Menuju konten utama

Babinsa: Berdiri Di Zaman Sukarno, Dimaksimalkan di Zaman Soeharto

Babinsa mulai ada sejak 1963, waktu Angkatan Darat menjadi musuh PKI yang kala itu masih hidup. Belakangan, babinsa kerap jadi alat politik.

Babinsa: Berdiri Di Zaman Sukarno, Dimaksimalkan di Zaman Soeharto
Kepala Staf Angkatan Darat (KASAD) Jenderal TNI Mulyono (kiri) memberikan bonus kepada prajurit Kodam Iskandar Muda yang berani mengajukan pertanyaan kepadanya saat pertemuan di Batalyon Raider 112 Darma Jaya, Mata Ie, Kabupaten Aceh Besar, Aceh, Senin (29/8/2016). ANTARA FOTO/Ampelsa

tirto.id - Di tubuh balatentara Hindia Belanda (KNIL) ada lagu reveil tak resmi di kalangan serdadu-serdadu bawahan dengan lirik "Kopi ketan enak rasanya, mati sersan, kopral gantinya." Begitu yang diingat Tahi Bonar Simatupang, seperti tertulis dalam Membuktikan Ketidakbenaran Suatu Mitos (1991:20).

Di dinas ketentaraan, seorang kopral biasanya biasanya sudah lebih dari belasan tahun berpengalaman sebagai serdadu militer. Begitu juga sersan di masa kolonial. Sersan tergolong sebagai bintara, di atas level tamtama—yang di Angkatan Darat berkisar antara pangkat Prajurit Dua hingga Kopral Kepala.

Menurut ZA Maulani dalam bukunya Melaksanakan Kewajiban Kepada Tuhan dan Tanah Air (2005), di Amerika Serikat bintara—yang disebut Non Commissioned Officer (NCO)—menjadi salah satu staf jenderal penting.

Dalam militer, terdapat fenomena serdadu-serdadu senior yang mentok dengan pangkat kopral. Serdadu-serdadu ini kerap disebut: Kopral Susah Diurus (Kopassus). Tentu saja seumur-umur berpangkat kopral merupakan ketidakberuntungan. Dalam masa belasan tahun jadi serdadu, galibnya seorang kopral sudah naik pangkat menjadi sersan. Setelah tidak di batalyon lagi, ketika memasuki usia yang tak segar untuk jadi serdadu tempur, mereka biasanya ditempatkan di pos lain yang bersifat teritorial.

Sejak awal dekade 1960an, ada yang disebut Komando Daerah Militer (KODAM).
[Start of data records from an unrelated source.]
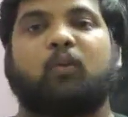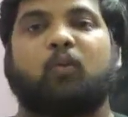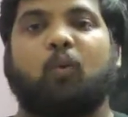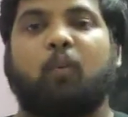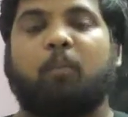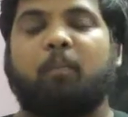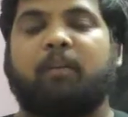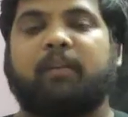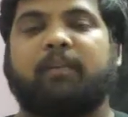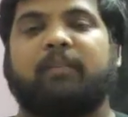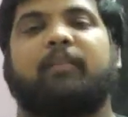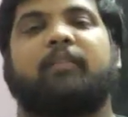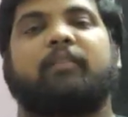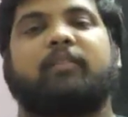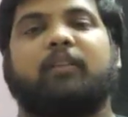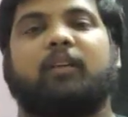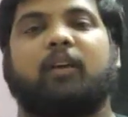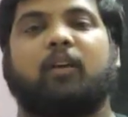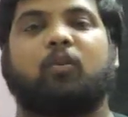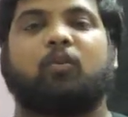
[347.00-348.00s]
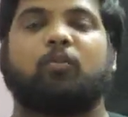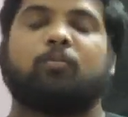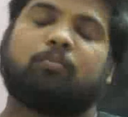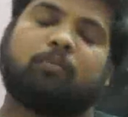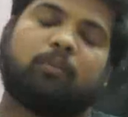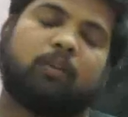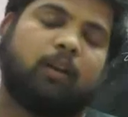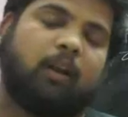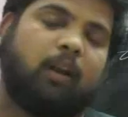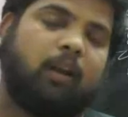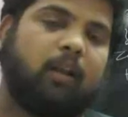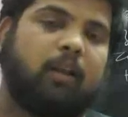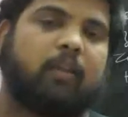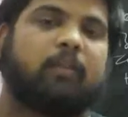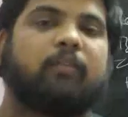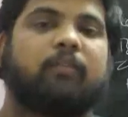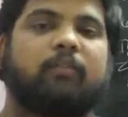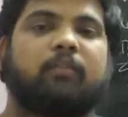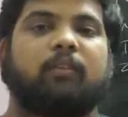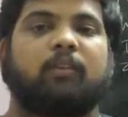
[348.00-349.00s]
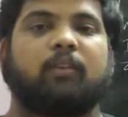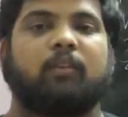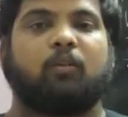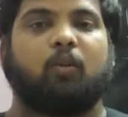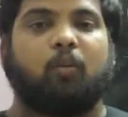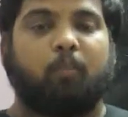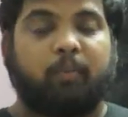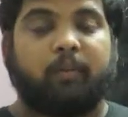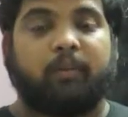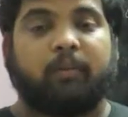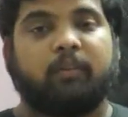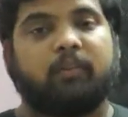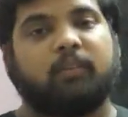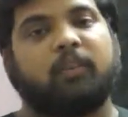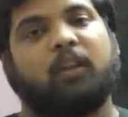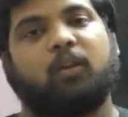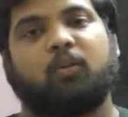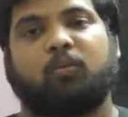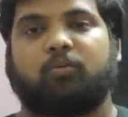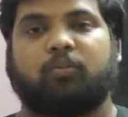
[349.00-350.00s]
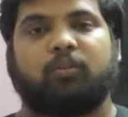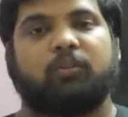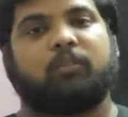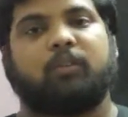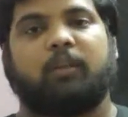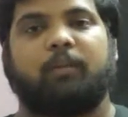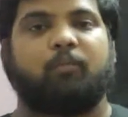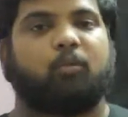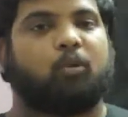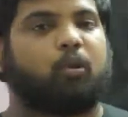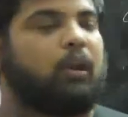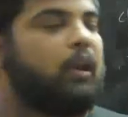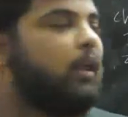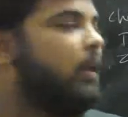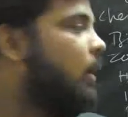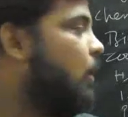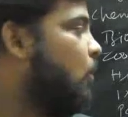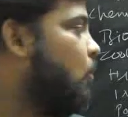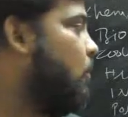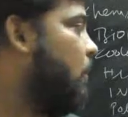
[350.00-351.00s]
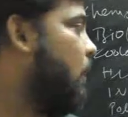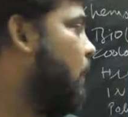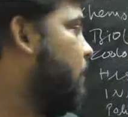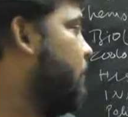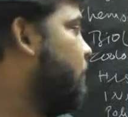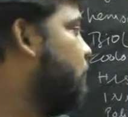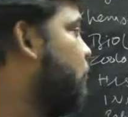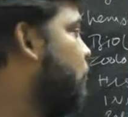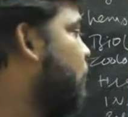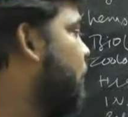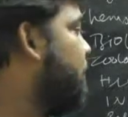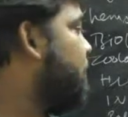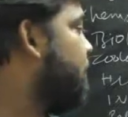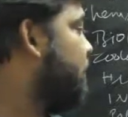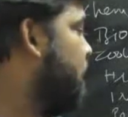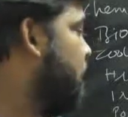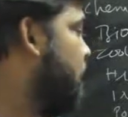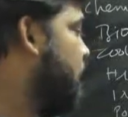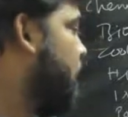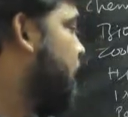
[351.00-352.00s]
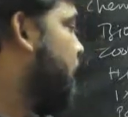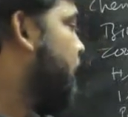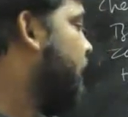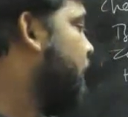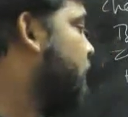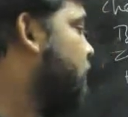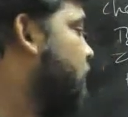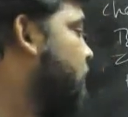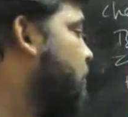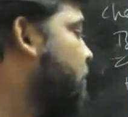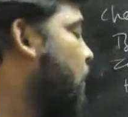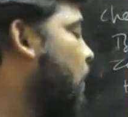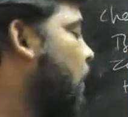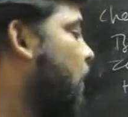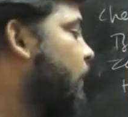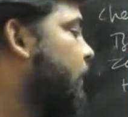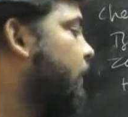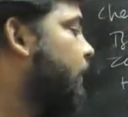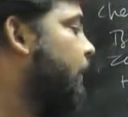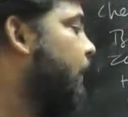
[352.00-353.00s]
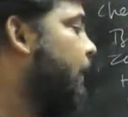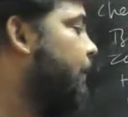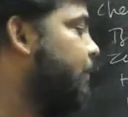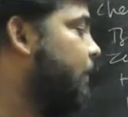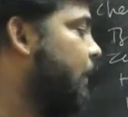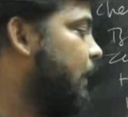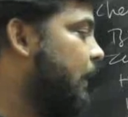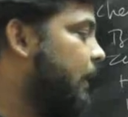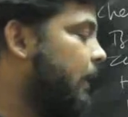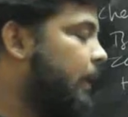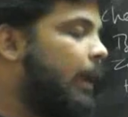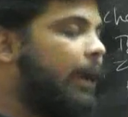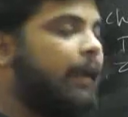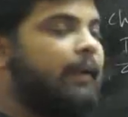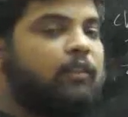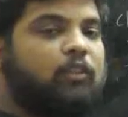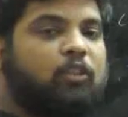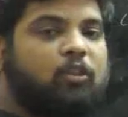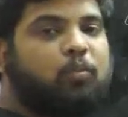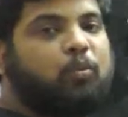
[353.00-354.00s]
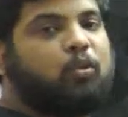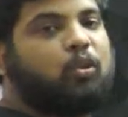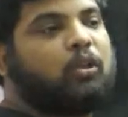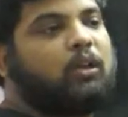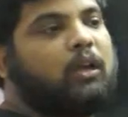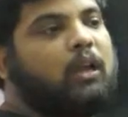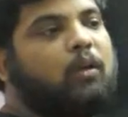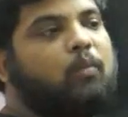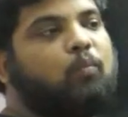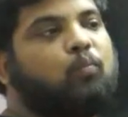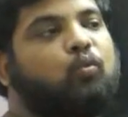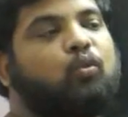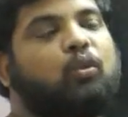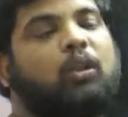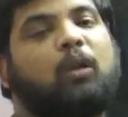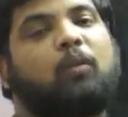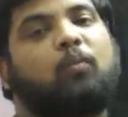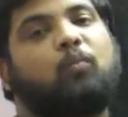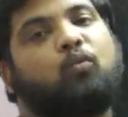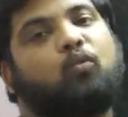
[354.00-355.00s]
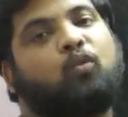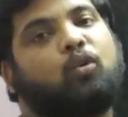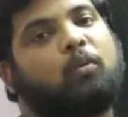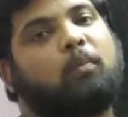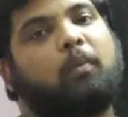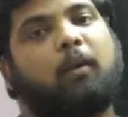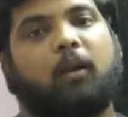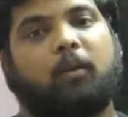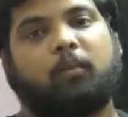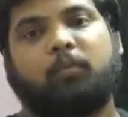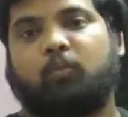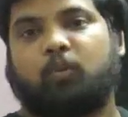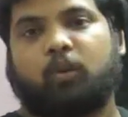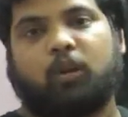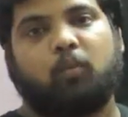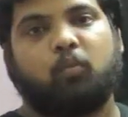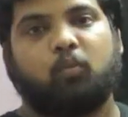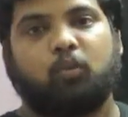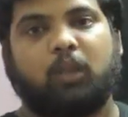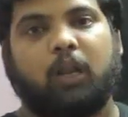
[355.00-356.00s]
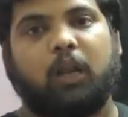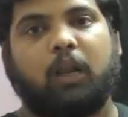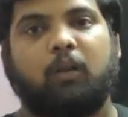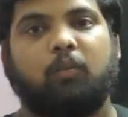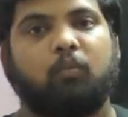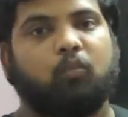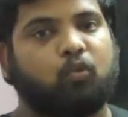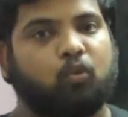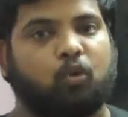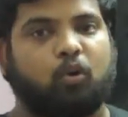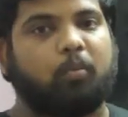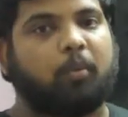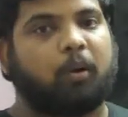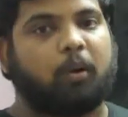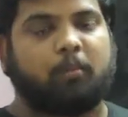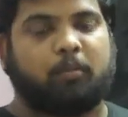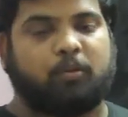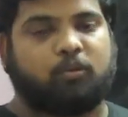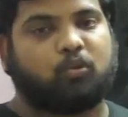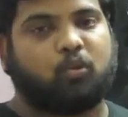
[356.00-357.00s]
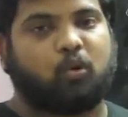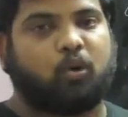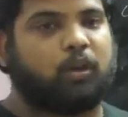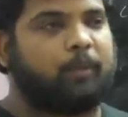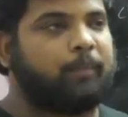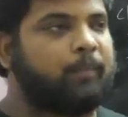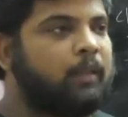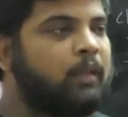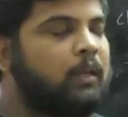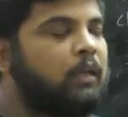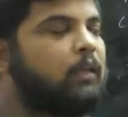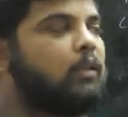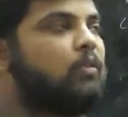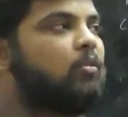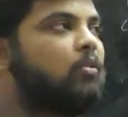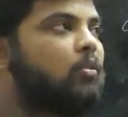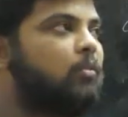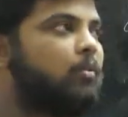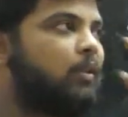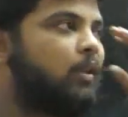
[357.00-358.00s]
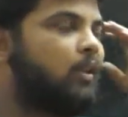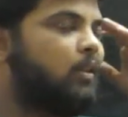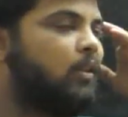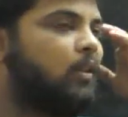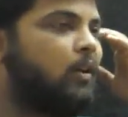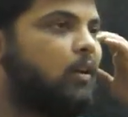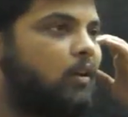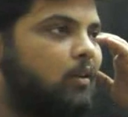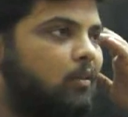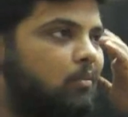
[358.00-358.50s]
ரொம்ப இன்ட்ரெஸ்டிங்காக இருக்கும் நல்லா ஈஸி ரொம்ப ஈஸியான கொஸ்டின்ஸ் தான் ஓகேங்களா அண்ணா ரொம்ப நல்லா படிச்சுக்கோங்க நெக்ஸ்ட்டு பாலிட்டியில் நைன்த்து புத்தகத்தில் முதல் மூன்று பாடம் ஓகேங்களா முதல் மூன்று பாடம் படிச்சுக்கோங்க இது வந்து பார்த்திங்கன்னா இந்த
Dibawahnya ada Komando Resort Militer (KOREM). Dibawahnya lagi ada Komando Distrik Militer (KODIM), pada level daerah tingkat II (Kota dan Kabupaten). Dibawahnya lagi masih ada Komando Rayon Militer (Koramil), di tingkat kecamatan. Dibawah KORAMIL, di desa, masih ada lagi Bintara Pembina Desa (Babinsa).

Di Babinsa itulah jadi posisi dari para sersan senior yang mendekati usia pensiun. Ada juga prajurit berpangkat kopral yang dijadikan anggota Babinsa. Kondisi ini tentu berbeda dengan yang terjadi di negara maju, di mana hanya ada dua tempat bagi tentara. Jika bukan di medan perang, tentara mesti berada di barak alias tangsi alias asrama.

Di negara yang tidak digolongkan maju, tentara bisa ada di mana-mana. Sebelum ada ABRI Masuk Desa (AMD) sejak 1980, maka tentara pun sudah ada di desa seperti halnya Koperasi Unit Desa (KUD). Di masa Orde Baru, selain KUD, Babinsa menjadi wajib ada di setiap desa.

Sejatinya, Babinsa yang besar jasanya dalam Orde Baru bukan dilahirkan oleh Orde Baru. Sejarah Babinsa dimulai di era Sukarno, sewaktu Angkatan Darat dipimpin Menteri/Panglima Angkatan Darat (Menpangad) Letnan Jenderal Ahmad Yani. Kala itu belum disebut Babinsa alias Bintara Pembina Desa, hanya disebut Bintara Pembina.

Berdasar catatan Madjelis Ilmu Pengetahuan Indonesia—pendahulu LIPI—seperti tertulis dalam "Laporan Umum Pilot-Survey Pusaka Djiwa: Tentang Faktor-Faktor jang Mengandung Potensi Gerakan Kerukunan dalam Masjarakat di Kota Sukabumi" (1963:53), Bintara Pembina di desa belum ada sebelum 1963.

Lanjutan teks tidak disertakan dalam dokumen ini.